N. (nickdastoor), Friday, 20 February 2004 03:14 (twenty-two years ago)

yeah, it is a bit boring.

RJG (RJG), Friday, 20 February 2004 03:18 (twenty-two years ago)

The only alternative I can think of is to have people organized under racial kinda lines. and we all know how those kinds of experiments end up.

i suppose we could all go communist. then you know.. end of nation state, history, etc.

bill stevens (bscrubbins), Friday, 20 February 2004 03:32 (twenty-two years ago)

oh, don't worry, we'll be in a system of corporate states within 30 years...

Kingfish Beatbox (Kingfish), Friday, 20 February 2004 03:33 (twenty-two years ago)

I would prefer government to be as local as possible, though I suppose larger bodies are needed to form some kind of "national" defense since if we all lived in small municipalities there would be nothing to stop one "tribe" from invading the territories of others.

D Aziz (esquire1983), Friday, 20 February 2004 03:54 (twenty-two years ago)

in google directory there is a section called Society > Politics > Global Governance
but!
Baudelaire said dandysm can only exist between ages; the exhaustion of a time and the birth of another.His period was the disapearance of aristocracy of the particular and the arrival of democratic egalitarism, I would agree with the opinion that it's happening again nowadays with the end of national cultures and the emergence of gregarious planetary consumerist practices. So now is the time for style, theories of elegant life: Nietzsche said that a man who doesn't have 2/3 of his time for his own usage isn't a free man.

Sébastien Chikara (Sébastien Chikara), Friday, 20 February 2004 04:13 (twenty-two years ago)

have you had a Momus transplant, Sébastien? :-)

it should be noted that nation-states are relatively new things, at least as far as europe goes. an improvement over being a bunch of petty fiefdoms run by the whim of the lord, i suppose.

Eisbär (llamasfur), Friday, 20 February 2004 04:52 (twenty-two years ago)

at least as far as europe goes

Hey, we invented them, didn't we?

N. (nickdastoor), Friday, 20 February 2004 11:12 (twenty-two years ago)

Imagine there's no countries.
It isn't hard to do.
dum de de dum de de dum
and no religion too.

mark grout (mark grout), Friday, 20 February 2004 11:16 (twenty-two years ago)

it's extremely hard to do, since nations replaced religions as the mystical organizing factor of peoples' identity. that's an exaggeration maybe - not ALL the functions of religion have been handed off to nationhood, but a whole lot of them have --> a generational sense of belonging to "a people," who were here before you and will continue after you die; you may die defending or fighting for it, but crucially not for you but for an idea outside of you, something larger. etc.

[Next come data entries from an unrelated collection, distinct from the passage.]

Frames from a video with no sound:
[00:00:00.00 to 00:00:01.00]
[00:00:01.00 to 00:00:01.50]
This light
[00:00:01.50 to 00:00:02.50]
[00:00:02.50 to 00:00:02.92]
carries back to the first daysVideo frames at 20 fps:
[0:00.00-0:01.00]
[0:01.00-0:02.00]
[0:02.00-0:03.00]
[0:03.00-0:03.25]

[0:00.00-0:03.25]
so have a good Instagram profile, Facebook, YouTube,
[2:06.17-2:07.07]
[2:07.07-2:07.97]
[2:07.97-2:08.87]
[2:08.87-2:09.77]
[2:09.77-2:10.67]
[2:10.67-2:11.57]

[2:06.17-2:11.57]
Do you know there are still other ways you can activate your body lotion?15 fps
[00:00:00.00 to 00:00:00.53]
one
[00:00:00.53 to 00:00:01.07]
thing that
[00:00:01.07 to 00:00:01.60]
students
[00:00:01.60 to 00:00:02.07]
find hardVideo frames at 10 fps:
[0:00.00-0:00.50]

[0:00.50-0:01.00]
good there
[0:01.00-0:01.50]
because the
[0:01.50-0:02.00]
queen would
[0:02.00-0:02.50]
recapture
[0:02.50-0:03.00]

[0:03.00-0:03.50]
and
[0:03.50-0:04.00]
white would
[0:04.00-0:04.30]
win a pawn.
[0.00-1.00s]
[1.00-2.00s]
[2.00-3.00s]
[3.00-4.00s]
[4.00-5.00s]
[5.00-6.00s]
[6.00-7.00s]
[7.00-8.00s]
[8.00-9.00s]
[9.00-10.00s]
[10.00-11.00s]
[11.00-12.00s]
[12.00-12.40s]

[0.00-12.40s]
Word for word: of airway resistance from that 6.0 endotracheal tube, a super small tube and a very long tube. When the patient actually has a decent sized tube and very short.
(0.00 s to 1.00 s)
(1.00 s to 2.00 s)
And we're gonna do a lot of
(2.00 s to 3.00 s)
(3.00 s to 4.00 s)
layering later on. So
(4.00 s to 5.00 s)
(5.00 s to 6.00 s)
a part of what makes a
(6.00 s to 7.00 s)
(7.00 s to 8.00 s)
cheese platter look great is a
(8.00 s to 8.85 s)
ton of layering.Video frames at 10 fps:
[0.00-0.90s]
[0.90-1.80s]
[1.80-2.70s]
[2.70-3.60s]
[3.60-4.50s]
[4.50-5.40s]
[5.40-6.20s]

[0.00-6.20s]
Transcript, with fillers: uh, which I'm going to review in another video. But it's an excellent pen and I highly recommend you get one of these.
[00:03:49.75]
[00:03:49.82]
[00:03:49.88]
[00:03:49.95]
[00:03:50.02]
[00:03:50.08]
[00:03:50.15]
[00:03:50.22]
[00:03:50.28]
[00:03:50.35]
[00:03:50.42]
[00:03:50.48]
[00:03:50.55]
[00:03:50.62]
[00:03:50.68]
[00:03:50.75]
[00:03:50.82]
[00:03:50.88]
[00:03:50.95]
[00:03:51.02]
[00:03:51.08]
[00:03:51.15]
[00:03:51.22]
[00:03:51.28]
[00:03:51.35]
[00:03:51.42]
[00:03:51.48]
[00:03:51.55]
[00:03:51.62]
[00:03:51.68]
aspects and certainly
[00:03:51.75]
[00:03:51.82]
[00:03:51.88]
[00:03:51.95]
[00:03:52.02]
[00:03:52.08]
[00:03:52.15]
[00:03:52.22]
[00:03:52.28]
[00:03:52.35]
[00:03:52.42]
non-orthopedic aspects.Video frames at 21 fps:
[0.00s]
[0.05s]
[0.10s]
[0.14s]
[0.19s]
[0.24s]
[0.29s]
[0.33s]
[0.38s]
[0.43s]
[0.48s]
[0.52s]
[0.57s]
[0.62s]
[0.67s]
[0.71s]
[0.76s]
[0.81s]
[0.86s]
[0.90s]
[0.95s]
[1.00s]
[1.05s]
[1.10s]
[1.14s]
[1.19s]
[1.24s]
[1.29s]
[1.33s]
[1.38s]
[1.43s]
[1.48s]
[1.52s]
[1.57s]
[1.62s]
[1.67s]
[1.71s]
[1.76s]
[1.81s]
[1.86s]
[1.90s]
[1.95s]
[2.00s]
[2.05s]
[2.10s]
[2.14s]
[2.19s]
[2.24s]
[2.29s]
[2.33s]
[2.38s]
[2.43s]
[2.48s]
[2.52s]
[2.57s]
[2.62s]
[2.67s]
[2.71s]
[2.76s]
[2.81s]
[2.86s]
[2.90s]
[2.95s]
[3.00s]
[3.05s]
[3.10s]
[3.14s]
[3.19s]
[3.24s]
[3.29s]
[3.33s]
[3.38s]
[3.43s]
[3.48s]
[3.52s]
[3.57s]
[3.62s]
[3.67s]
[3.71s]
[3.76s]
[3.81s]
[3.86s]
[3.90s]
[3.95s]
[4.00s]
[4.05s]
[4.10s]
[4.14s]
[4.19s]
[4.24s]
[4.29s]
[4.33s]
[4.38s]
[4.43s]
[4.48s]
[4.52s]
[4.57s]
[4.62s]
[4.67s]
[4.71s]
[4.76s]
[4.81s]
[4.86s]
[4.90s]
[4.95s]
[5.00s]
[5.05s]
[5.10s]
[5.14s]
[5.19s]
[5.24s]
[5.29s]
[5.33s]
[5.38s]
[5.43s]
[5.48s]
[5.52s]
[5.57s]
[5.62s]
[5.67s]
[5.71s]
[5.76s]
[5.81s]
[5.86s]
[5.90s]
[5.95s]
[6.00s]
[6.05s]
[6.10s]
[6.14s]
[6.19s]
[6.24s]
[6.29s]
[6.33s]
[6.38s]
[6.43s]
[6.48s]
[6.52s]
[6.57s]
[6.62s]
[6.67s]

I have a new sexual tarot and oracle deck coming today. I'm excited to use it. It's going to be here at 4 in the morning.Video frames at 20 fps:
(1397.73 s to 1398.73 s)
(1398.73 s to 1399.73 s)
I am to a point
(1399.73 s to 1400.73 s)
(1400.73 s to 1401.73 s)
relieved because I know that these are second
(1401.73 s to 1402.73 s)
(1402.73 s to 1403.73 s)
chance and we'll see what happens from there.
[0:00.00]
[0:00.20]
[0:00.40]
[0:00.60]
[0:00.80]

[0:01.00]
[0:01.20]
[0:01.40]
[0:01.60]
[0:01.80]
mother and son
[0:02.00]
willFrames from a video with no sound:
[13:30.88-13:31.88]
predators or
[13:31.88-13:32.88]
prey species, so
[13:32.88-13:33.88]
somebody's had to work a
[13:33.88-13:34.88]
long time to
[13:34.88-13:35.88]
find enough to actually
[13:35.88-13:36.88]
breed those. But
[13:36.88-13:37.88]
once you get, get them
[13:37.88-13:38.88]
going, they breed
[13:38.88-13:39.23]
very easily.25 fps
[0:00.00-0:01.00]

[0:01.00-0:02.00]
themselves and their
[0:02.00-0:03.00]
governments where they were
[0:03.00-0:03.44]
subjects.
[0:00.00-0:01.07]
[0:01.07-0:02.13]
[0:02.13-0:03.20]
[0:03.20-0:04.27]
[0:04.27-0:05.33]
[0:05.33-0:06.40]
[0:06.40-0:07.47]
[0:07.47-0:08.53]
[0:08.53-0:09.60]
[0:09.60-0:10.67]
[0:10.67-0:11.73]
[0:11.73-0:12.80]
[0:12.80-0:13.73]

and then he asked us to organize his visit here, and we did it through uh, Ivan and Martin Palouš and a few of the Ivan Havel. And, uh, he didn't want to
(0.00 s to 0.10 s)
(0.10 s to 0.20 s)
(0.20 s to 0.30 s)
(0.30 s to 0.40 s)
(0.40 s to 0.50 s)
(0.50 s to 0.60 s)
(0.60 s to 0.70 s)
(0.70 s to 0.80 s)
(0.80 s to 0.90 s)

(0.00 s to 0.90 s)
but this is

there are lots of extremely pragmatic non-mystical functions of the nation-state, too, but N. your question may not be answerable until we can conceive of an alternative. imagine asking a Greek citizen: "are you glad that the world is presided over by gods and how might a different paradigm work?" it's not until the category of "gods" makes no sense that one can even formulate an answer. like "witches" - now we can say ha ha silly salemites, witches don't exist. but they killed people for it. i'm afraid i can't imagine the implications of saying "nations don't exist." we would have to have something to replace their particular power for organizing identity. pokemon maybe.

Tracer Hand (tracerhand), Friday, 20 February 2004 11:27 (twenty-two years ago)

Friendster groups.

Andrew Farrell (afarrell), Friday, 20 February 2004 11:35 (twenty-two years ago)

anyone interested in the origins of nations/nationalism should take a look at benedict andersons 'imagined communities'

Guy Incognito, Friday, 20 February 2004 12:00 (twenty-two years ago)

Isn't the key issue here about terrioriality; we live in geographically specific araes; we need things from a state-type body; that state-type body needs to know where it's writ starts and where another's writ ends; without being too whiggish, it seems to me that the overall trend has been for the araes where writs run to be getting bigger and bigger, and the logical step is some shakedown and shakeup - the idea of subsidiarity is a case in point, and one I like a lot.

Will this shaking lead to the decline of the nation state as a locus of identification - dunno. Langauge is clearly a big thing here, and so is 'history' (ie, the perception, not a realistic assessment'.

Thinking that the Clockwork Organge is going to become the Subway, because that's what it was called before it became the Underground and no-one ever bothered - these memories take time to erode, and if the name of a boring and non-city wide public transport system can exist over the generations, then I think predictions of the decline of the nation state are a little premature.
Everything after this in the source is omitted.